Have modern politics become irredeemably tribal? In September, Thomas Friedman decried the “virus of tribalism” infecting the United States and other democracies. “Politics in the United States continues to feel increasingly tribal and divisive,” noted CNN’s Christiane Amanpour in 2018. If there’s one thing pundits have agreed on over the last few years — particularly in the Trump era — it’s that tribalism in politics is on the rise, and that’s a problem.
Or maybe it’s not that new — and the underlying problem lies inside us.
For my recent book, I spent months in conversation with a handful of thinkers who wrestle with the big questions driving populist politics today. One of them was Jonathan Haidt, whose 2013 book, Righteous Mind: Why Good People are Divided by Politics and Religion, astutely presaged the current conversation about tribal politics. He puts the blame not at the feet of Facebook or either party, but on humans’ basic need to define teams and camps, and belong to one of them.
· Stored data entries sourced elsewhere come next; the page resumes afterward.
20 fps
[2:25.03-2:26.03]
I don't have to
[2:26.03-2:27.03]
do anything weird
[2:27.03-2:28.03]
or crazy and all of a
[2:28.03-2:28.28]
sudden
Throughout the history of the world, elaborate Hero-versus-Villain narratives have regularly been spun to glorify one political camp and demonize another. Who’s in charge never really matters.
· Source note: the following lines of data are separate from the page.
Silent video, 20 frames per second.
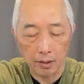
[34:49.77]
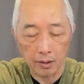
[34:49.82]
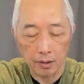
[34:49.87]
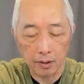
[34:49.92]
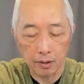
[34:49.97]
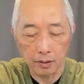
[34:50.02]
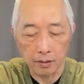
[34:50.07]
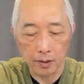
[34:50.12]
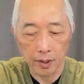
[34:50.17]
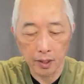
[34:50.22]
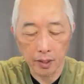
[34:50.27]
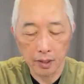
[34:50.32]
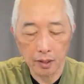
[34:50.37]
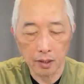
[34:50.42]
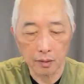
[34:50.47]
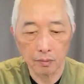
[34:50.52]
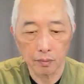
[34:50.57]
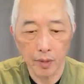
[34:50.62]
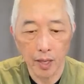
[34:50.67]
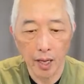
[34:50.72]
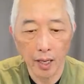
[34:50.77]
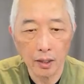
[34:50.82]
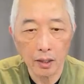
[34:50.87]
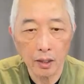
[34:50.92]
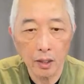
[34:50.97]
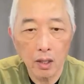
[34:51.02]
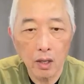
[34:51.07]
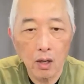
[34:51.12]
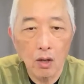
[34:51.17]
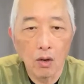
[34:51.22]
All right, come back.
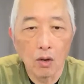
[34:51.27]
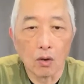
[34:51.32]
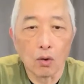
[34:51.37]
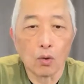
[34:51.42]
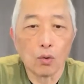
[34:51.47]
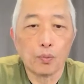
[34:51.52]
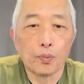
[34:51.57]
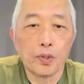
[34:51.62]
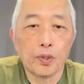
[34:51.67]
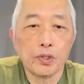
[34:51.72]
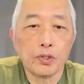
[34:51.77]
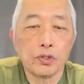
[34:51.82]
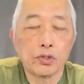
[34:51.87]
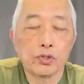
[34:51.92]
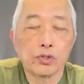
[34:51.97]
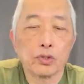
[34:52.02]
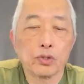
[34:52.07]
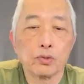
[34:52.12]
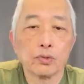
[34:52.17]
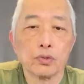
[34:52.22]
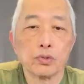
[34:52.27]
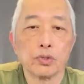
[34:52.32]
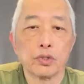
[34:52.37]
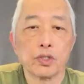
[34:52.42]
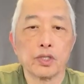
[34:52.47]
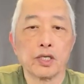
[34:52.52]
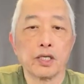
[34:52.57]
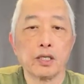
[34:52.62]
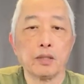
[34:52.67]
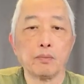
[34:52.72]
Open your shoulder,
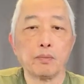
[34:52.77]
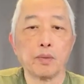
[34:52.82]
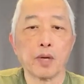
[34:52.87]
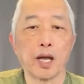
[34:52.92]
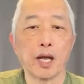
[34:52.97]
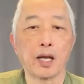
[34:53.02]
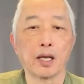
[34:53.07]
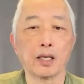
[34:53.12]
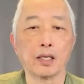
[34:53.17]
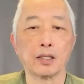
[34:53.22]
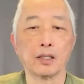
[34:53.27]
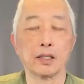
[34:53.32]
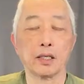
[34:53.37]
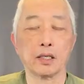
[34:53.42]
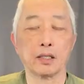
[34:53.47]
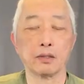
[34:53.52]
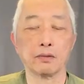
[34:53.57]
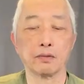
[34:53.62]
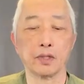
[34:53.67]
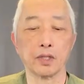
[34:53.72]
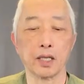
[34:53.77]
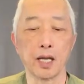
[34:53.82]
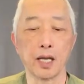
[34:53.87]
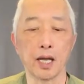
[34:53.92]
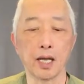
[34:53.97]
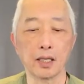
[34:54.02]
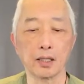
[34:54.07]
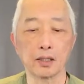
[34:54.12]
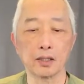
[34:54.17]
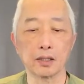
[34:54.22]
lean back, and then
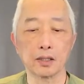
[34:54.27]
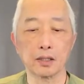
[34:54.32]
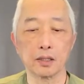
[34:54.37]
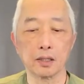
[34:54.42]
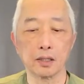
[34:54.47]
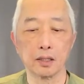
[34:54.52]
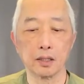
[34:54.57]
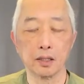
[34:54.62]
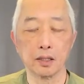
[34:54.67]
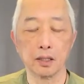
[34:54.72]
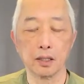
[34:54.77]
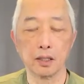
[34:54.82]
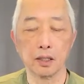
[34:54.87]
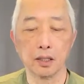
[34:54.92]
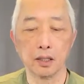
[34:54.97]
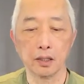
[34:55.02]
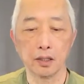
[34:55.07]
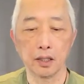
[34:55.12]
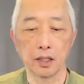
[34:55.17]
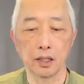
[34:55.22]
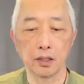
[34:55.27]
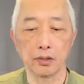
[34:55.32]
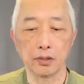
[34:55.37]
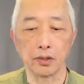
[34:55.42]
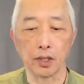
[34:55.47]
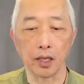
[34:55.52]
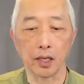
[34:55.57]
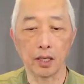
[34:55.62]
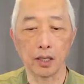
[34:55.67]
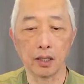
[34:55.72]
relax. Take your
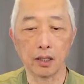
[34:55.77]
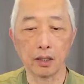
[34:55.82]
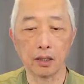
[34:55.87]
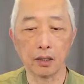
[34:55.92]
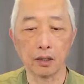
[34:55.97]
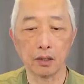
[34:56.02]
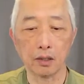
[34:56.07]
hand.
Haidt, a social psychologist, suggested in his book — and still believes — this inclination might have an evolutionary background: Clans and villages that were bad at cooperating were often conquered by their less divided neighbors. This might have wired us to appreciate tribal kinship. It also may have wired us to prefer defending our reputations rather than defending the truth — another aspect of politics that infuriates journalists and pundits but appears to be built into the system. (Haidt reveals in his book that his eureka moment, in this respect, occurred when his wife asked why he had failed to do the dishes. Only afterwards did he grasp that his mind automatically invented an elaborate, and false, defense story that even he believed at first).
But he also thinks the problem has gotten far worse in the past decade, with social media creating a kind of outrage machine that feeds on, even amplifies these tendencies.
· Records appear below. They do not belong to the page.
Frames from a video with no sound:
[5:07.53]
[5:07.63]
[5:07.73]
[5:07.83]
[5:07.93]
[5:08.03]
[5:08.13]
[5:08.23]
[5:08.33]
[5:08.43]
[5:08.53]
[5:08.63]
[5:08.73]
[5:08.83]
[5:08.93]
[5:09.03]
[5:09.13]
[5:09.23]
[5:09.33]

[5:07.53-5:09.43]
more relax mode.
So the real challenge isn’t how to get tribalism out of politics. It’s how to design a system that pays heed to our inherent shortcomings. In a recent interview with Haidt, he zeroed in on two critical ingredients: political reform and social media reform. “The worst number of political parties to have in a country is one,” he says. “But the second worst number is two.”
Two political tribes, equally convinced they possess the moral high-ground, might seek to rule through open confrontation with the aim to subjugate. On the other hand, three political tribes or more can be more incentivized to seek alliances. But with the country’s two-party system unlikely to go anywhere any time soon, Haidt suggests steps to rein in the power of the extremes on both sides.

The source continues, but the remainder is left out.